Implementing a delay with a for-loop (and why it’s not a good idea)
I thought I’d interject on a specific issue that some of our students have been encountering, and that is how to implement a delay in C or C++ on the new Arm Compiler v6.
Remember that the compiler is what converts your C/C++ code to machine code. In doing this, there is a balance to be struck:
- How efficient that conversion is (speed / size)
- How much it aligns to the C code you write (making it easier to debug)
In the new compiler v6, it would seem there has been a shift towards point 1 at the expense of point 2.
Consider the following code that might be temped to write as a simple delay:
for (unsigned int n=0; n<10; n++) { }
If you write this, consider it’s meaning…. “Do nothing 10 times”.
- From the compilers perspective, maintaining this loop is considered an overhead (it’s not producing any useful output – it’s just a iteration mechanism), which compilers always aim to reduce or better, remove.

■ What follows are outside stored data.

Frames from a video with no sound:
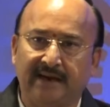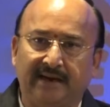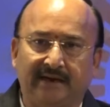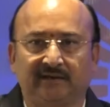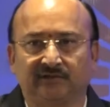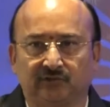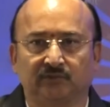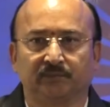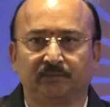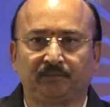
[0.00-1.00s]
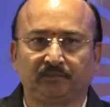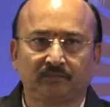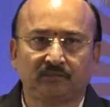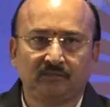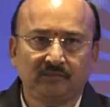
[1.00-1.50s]
and addressed to.
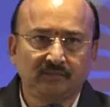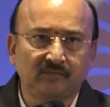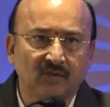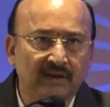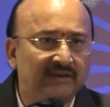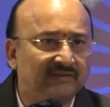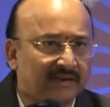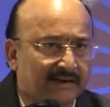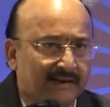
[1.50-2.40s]
As sir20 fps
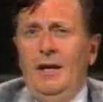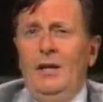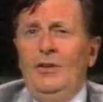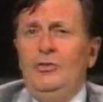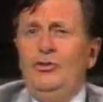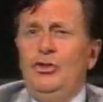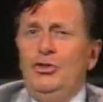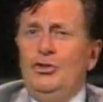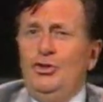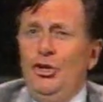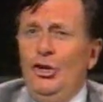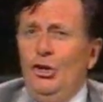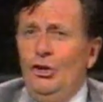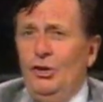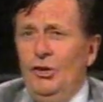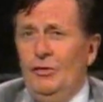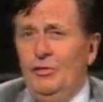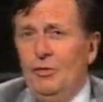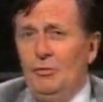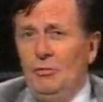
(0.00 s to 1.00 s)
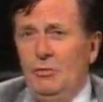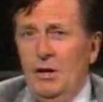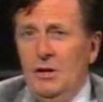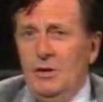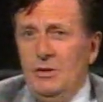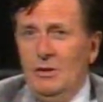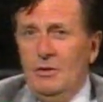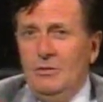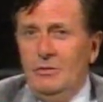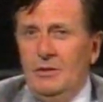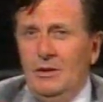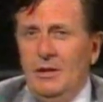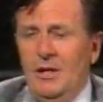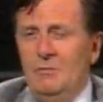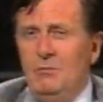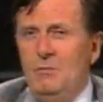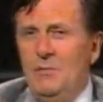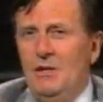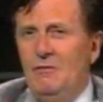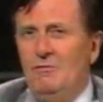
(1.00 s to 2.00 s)
She turned off the radio,
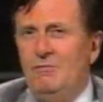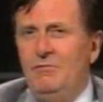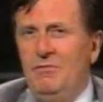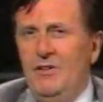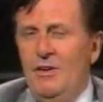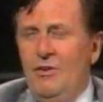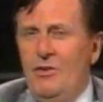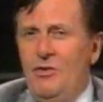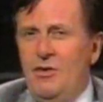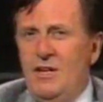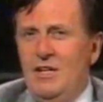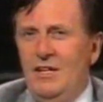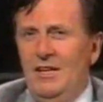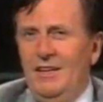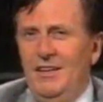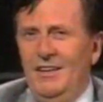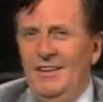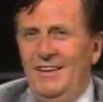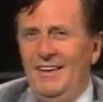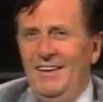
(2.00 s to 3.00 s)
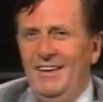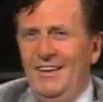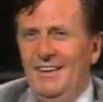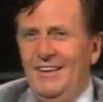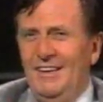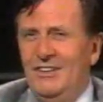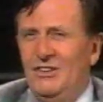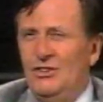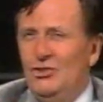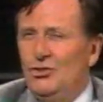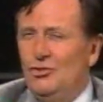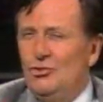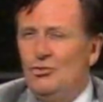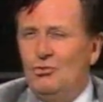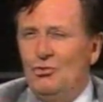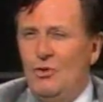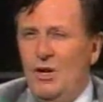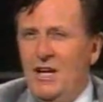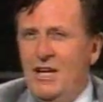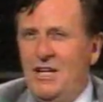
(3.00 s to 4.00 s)
gave me a very
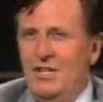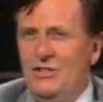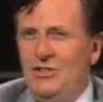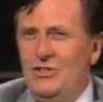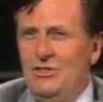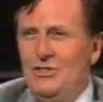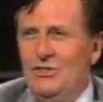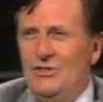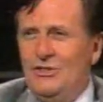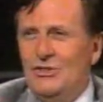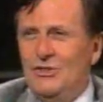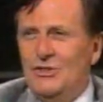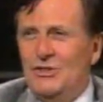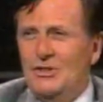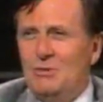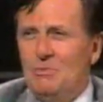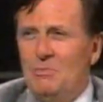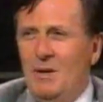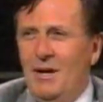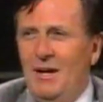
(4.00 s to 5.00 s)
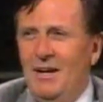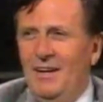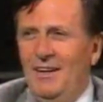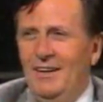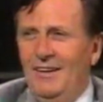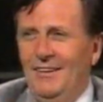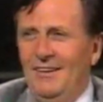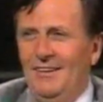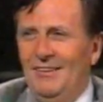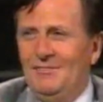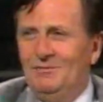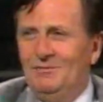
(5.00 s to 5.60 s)
strange smile.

- The body of the loop contains no instructions, so there is nothing to compile in the loop block
An optimising compiler will look at this and consider the impact it has on the memory and hardware state before and after, to which the answer is NOTHING. Like most modern compilers, it will simply remove this code because it does nothing.
So what if you wanted to keep this code?
The simple answer is to give it something to repeat. The simplest is a single “nop” assembly instruction (it stands for no operation, which simple consumes one instruction cycle)
So, we rewrite the code as follows:
for (unsigned int n=0; n<10; n++) { asm("nop"); }
Now the loop has something purposeful to repeat, and this is clearly intentional (as expressed by the programmer), so the loop remains in the code, at least using the default settings.
Now watch the following video:
https://plymouth.cloud.panopto.eu/Panopto/Pages/Viewer.aspx?id=b1559069-70ba-4f72-a00b-aae900e597ae
In summary:
- If the for loop is just an overhead, the compiler might try to remove it and “unfold” the loop (assuming there is something to unfold!). It will only do this if there is sufficient memory.
- There needs to be something to repeat or some form of state change, otherwise the loop may be removed
- it is far better to poll a timer or use a timer interrupt to implement a loop.